Using robots to solve workforce problems

One of the biggest ongoing challenges for farmers is finding labor, and self-driving tractors could help.

Fewer people are starting careers in agriculture, Deanna Kovar, vice president of precision agricultural production systems at Deere, told the conference. The average American farmer has finished 55 years (pdf) and as rural populations decline in the Midwest, migrant workers are unable to tell the difference. At the same time, the work is not easy: farmers can work more than 12 hours a day. Automating parts of the farm could give workers more time while eliminating labor costs, according to the company.

But as the technology becomes more sophisticated, farmers will have less control over operations and become increasingly dependent on a single large company. Deere accounts for more than half of all farm machinery sales in the United States and more than a third of equipment revenue globally, reported Bloomberg.

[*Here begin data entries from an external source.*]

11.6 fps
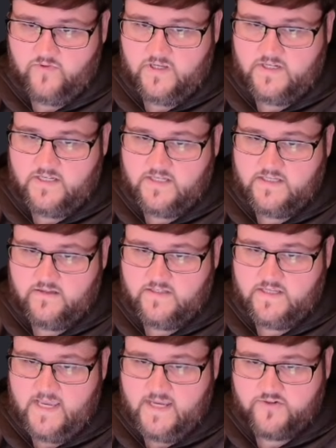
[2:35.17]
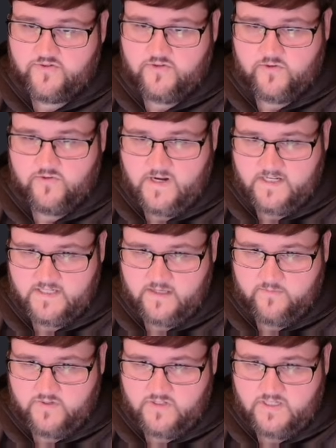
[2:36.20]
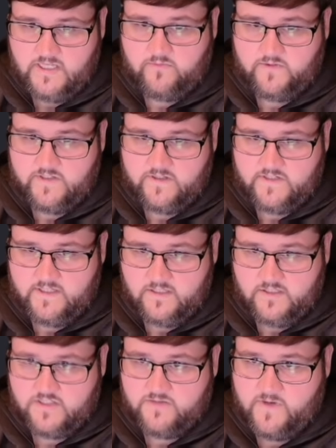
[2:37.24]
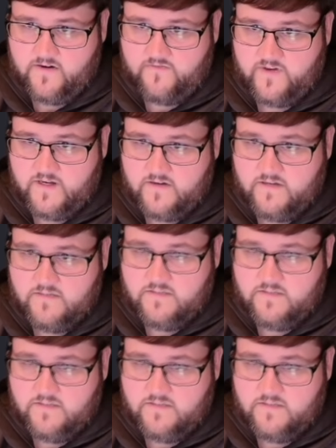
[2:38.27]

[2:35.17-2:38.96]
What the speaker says: the undead deals extra necrotic damage equal to your intelligence modifier.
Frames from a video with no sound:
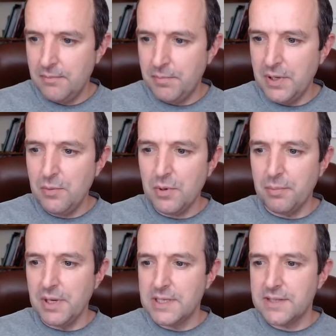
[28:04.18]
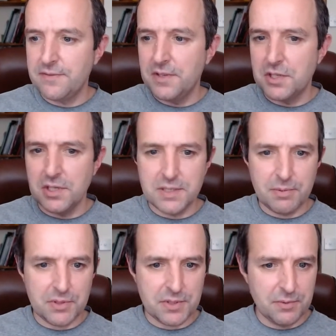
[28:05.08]
But you want to be as efficient as
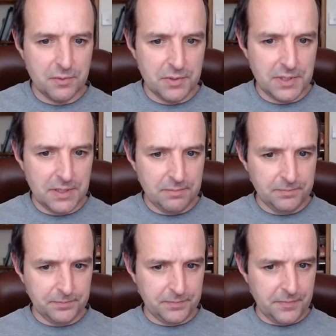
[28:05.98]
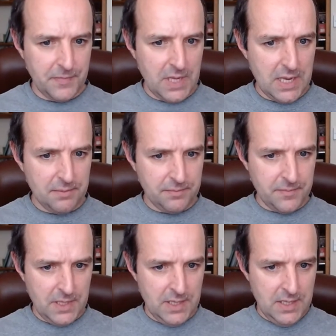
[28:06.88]
possible, and yeah.
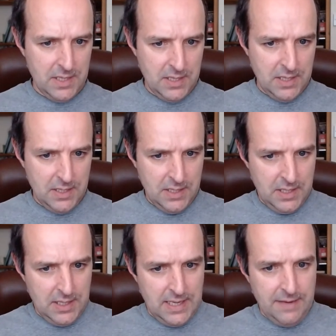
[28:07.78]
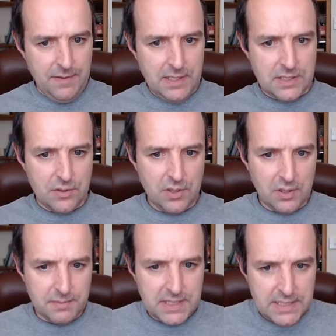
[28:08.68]
If you list good
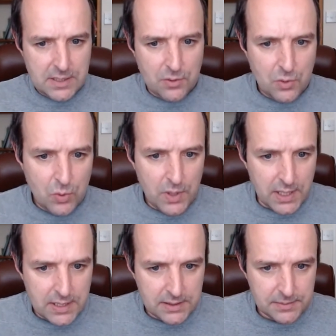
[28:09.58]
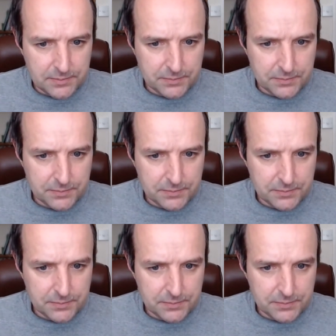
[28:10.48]
items, they sell quick.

Farmers own the hardware, but the software is always controlled by the company. When machines break down, farmers need a Deere dealer to diagnose the problem. Some farmers say it can be more expensive than sending it to a local mechanic.

For Deere, parts and service are three to six times more profitable than original equipment sales, Bloomberg reported. If farmers had more control over parts and services, it could hurt Deere’s business.

States are increasingly seizing on this issue. The legislation on the right to compensation has been introduced in at least 25 states and a national bill has been introduced in Congress that would require manufacturers to provide owners and repair shops with access to software diagnostics, service manuals, parts and information necessary to repair machines.